LevelACK afterSurvivesUse for
W0request receivednothing (fire-and-forget)non-critical metrics
MEMORYRAM-only write (~1µs)nothing before drainhot counters, session state
CACHERAM + NVMe cache (~100µs)process crash, not power loss before drainanalytics events, throughput-sensitive non-critical data
W1 (default)leader WAL fsyncleader crash if pre-replicationtypical reads-mostly workloads
MAJORITYRaft quorum (RF/2 + 1 replicas)single-replica failuresource-of-truth data, production writes

MEMORY and CACHE use a background drain thread that batches volatile writes into Raft proposals asynchronously. The trade-off: ~1000× lower latency in exchange for losing in-flight writes on a leader crash before the drain completes. Never select MEMORY or CACHE for data that you cannot reconstruct or afford to lose.

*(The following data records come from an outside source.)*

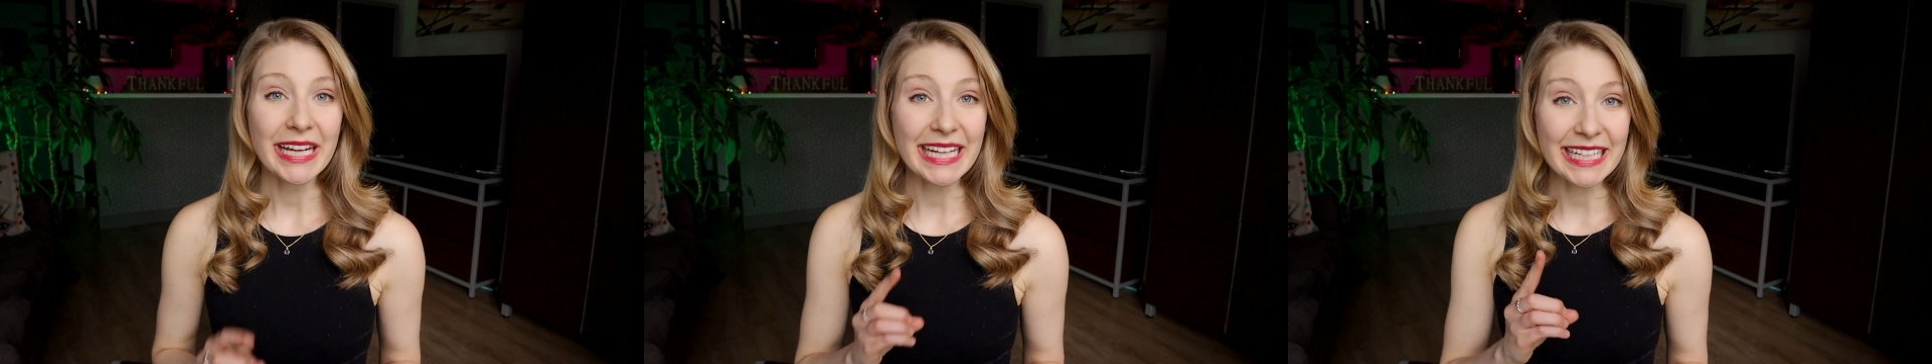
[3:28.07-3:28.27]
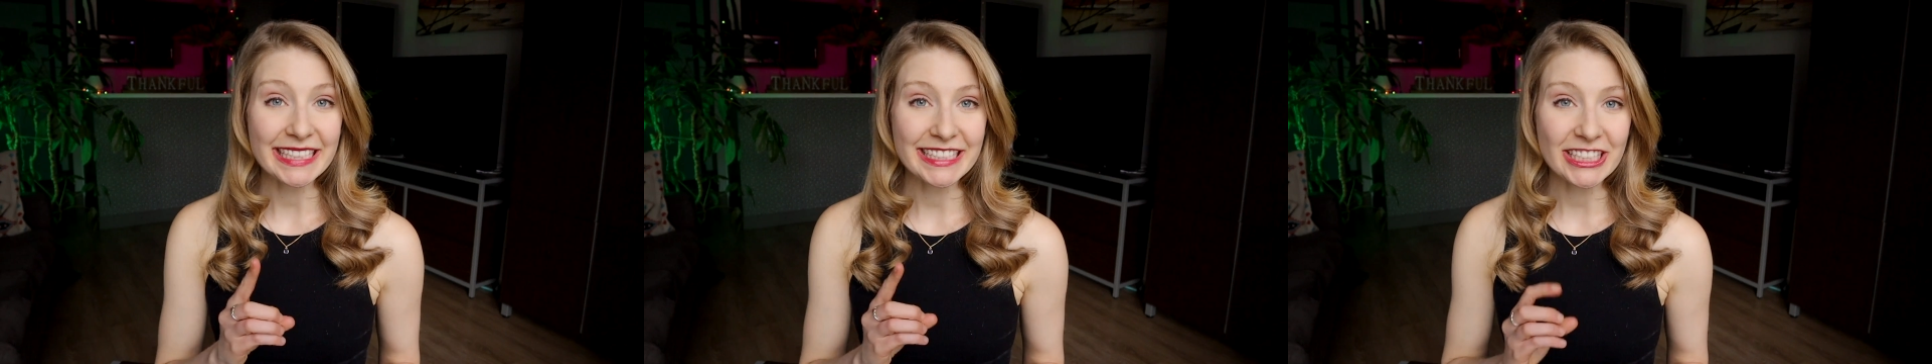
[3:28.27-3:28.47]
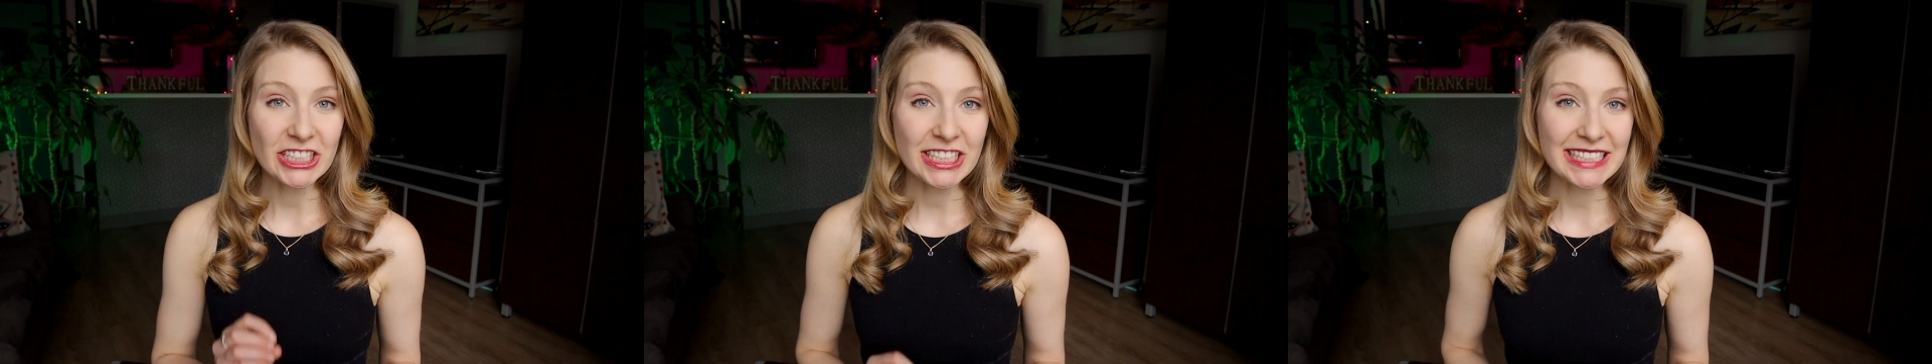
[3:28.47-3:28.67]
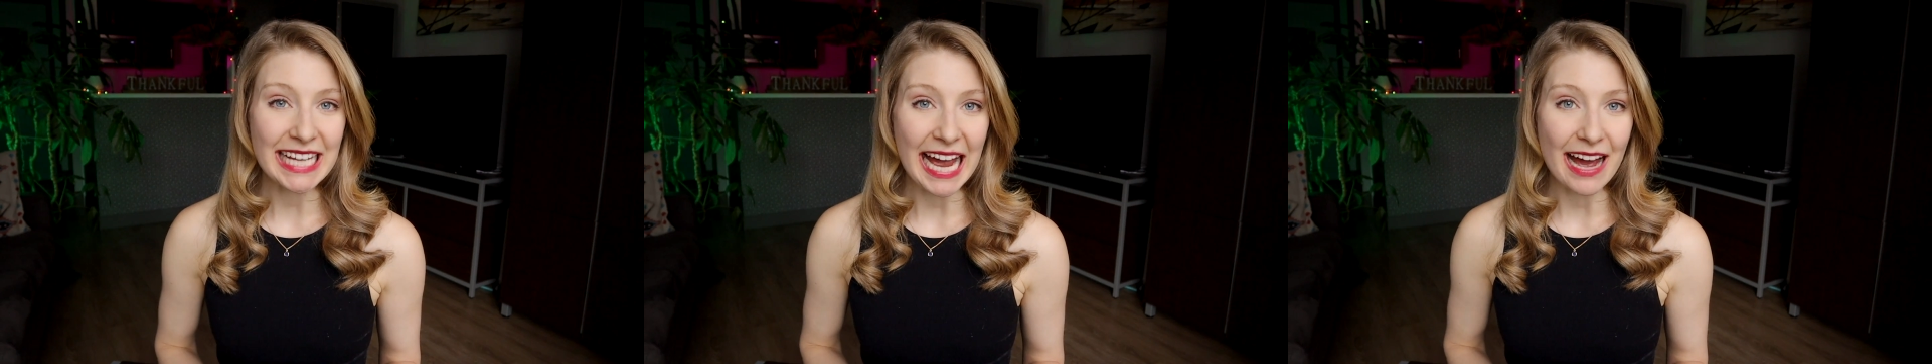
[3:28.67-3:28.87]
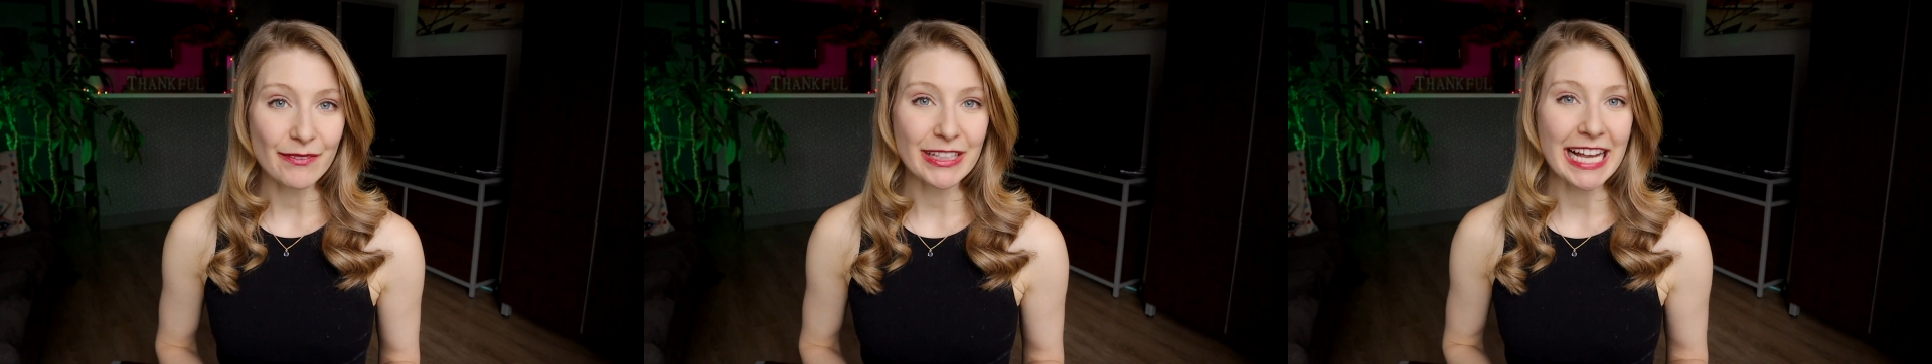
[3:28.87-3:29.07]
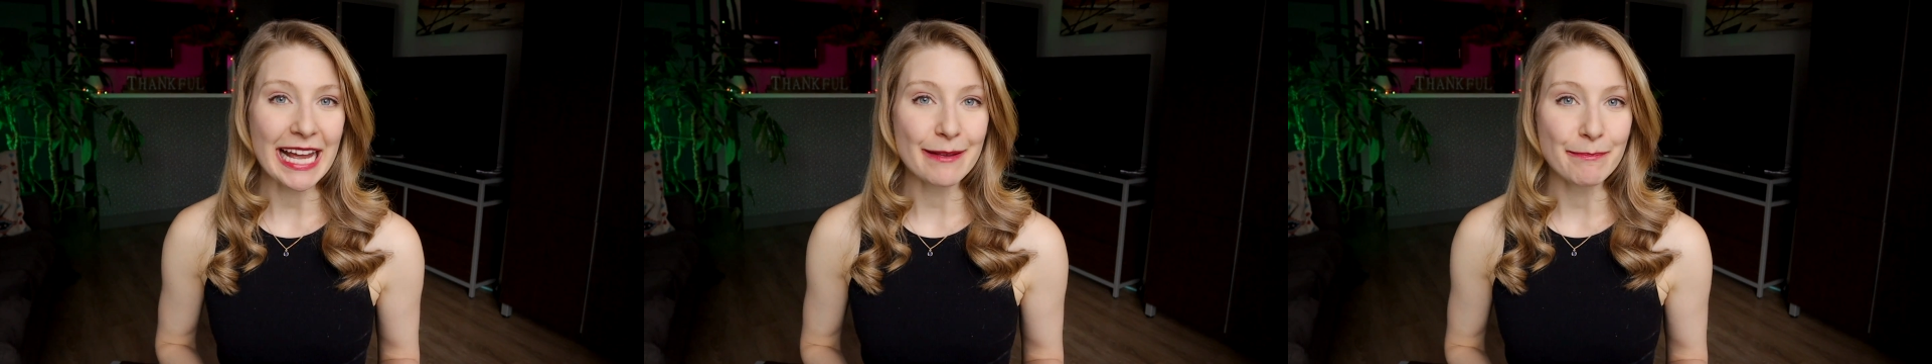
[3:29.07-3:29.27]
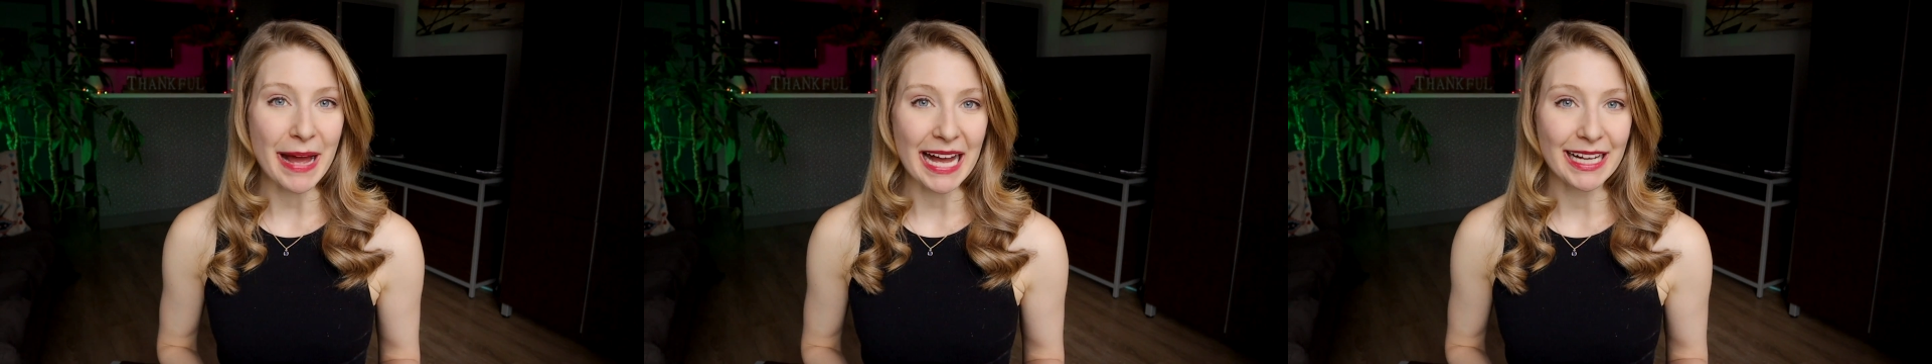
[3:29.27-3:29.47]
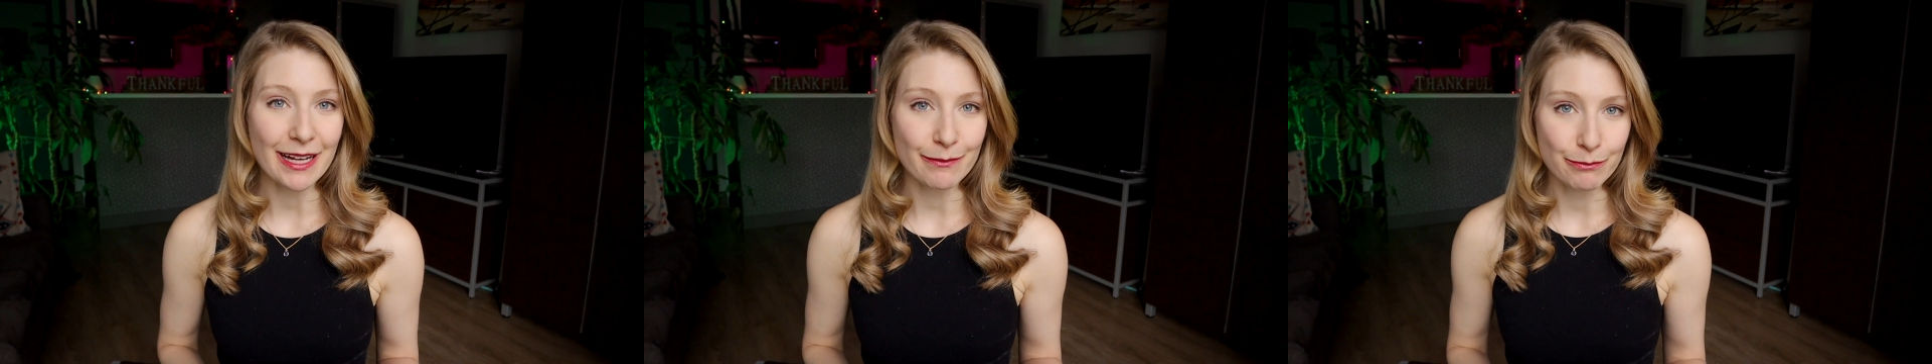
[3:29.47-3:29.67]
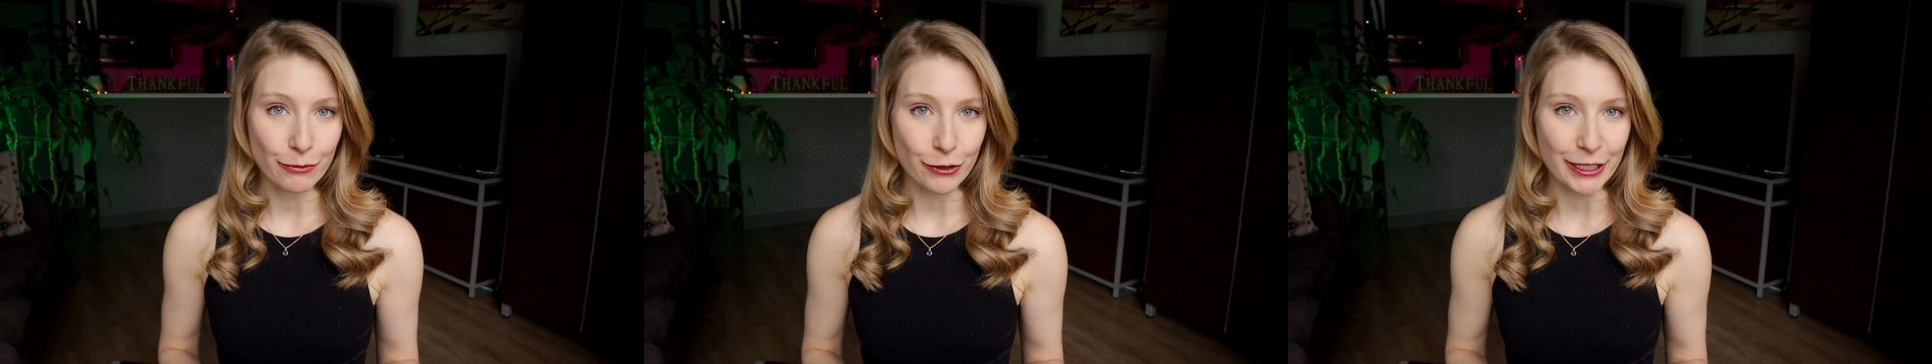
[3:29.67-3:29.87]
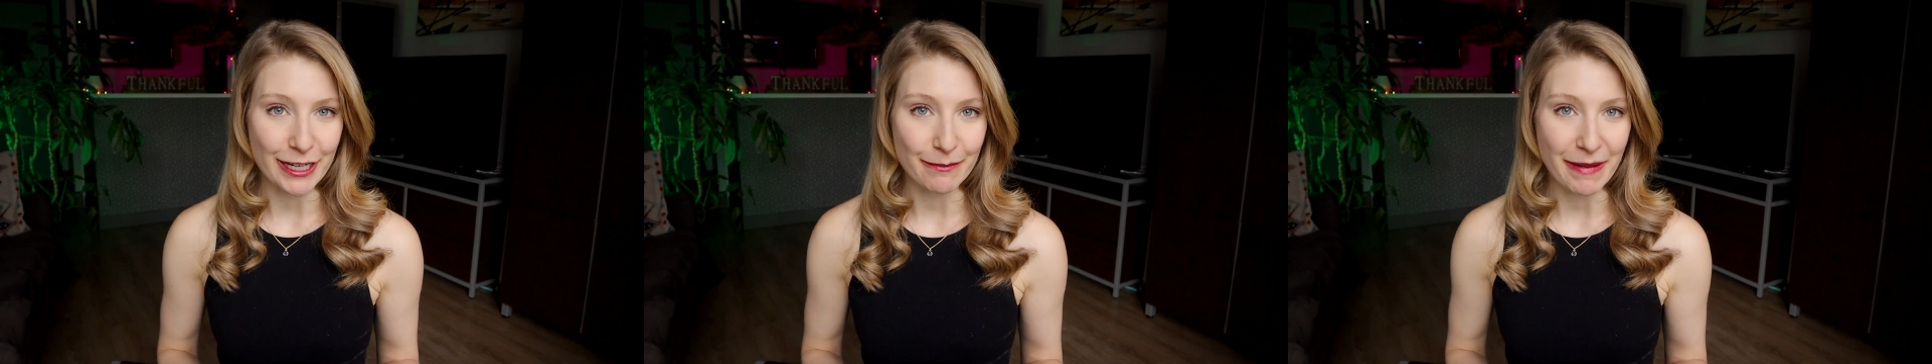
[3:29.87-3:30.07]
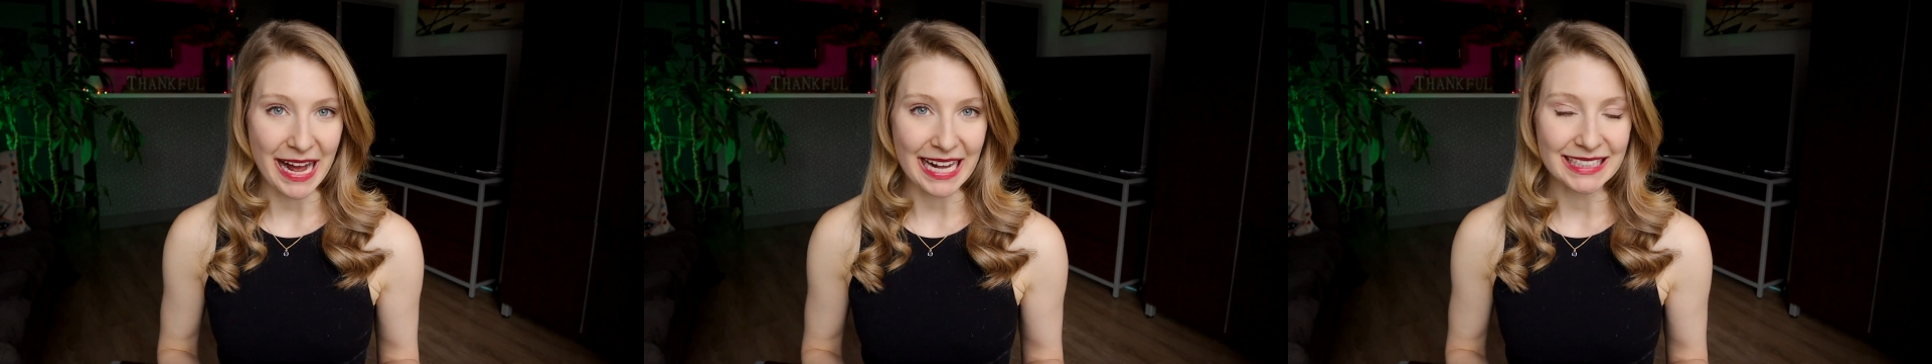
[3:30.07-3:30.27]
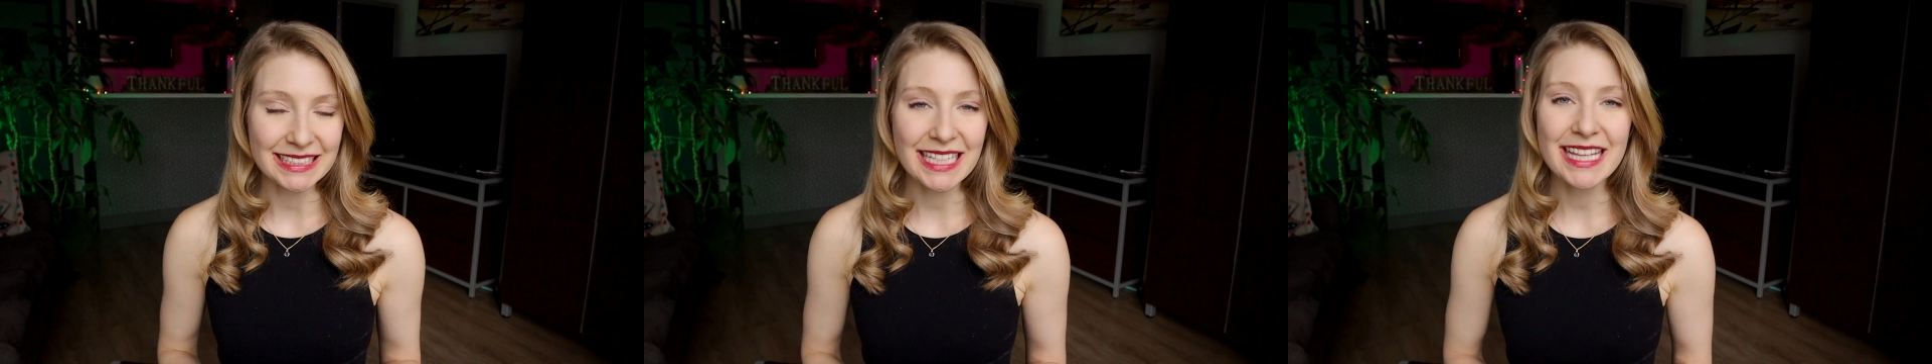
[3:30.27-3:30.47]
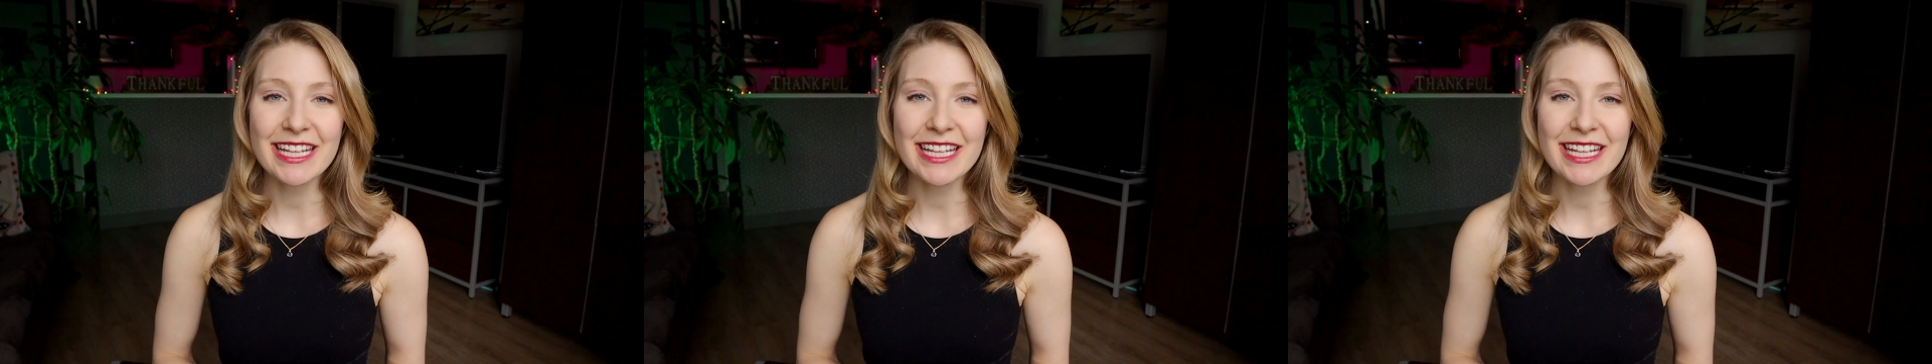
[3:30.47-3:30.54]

In addition to having a backup boarding pass,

The orthogonal journal: true flag forces a WAL fsync regardless of level (with W0 it silently upgrades to W1). Use when you want fsync durability but cannot wait for replication — e.g., a single-node embedded deployment.

The default WriteConcern is W1 (leader-only acknowledgement). Choose MAJORITY explicitly for writes that must survive a single-replica failure.

Replication factor (RF) is a deployment-time choice, independent of WriteConcern. The relationship between the two:

  • RF is the total number of replicas holding a copy of each shard's log.
  • MAJORITY waits for ⌊RF / 2⌋ + 1 replicas to acknowledge the entry before responding to the client.
  • Raft tolerates ⌊RF / 2⌋ failed replicas while preserving liveness. So RF=3 tolerates 1 failure (majority = 2 of 3), RF=5 tolerates 2 failures, RF=2 tolerates zero failures (majority = 2, cannot lose any) — which makes RF=2 strictly worse than RF=1 for cluster mode.

The alpha release ships with RF=1 (single-node, no replication); production clusters typically choose RF=3 as the minimum quorum-tolerant size. With RF=1, MAJORITY is functionally equivalent to W1 because there is only one replica.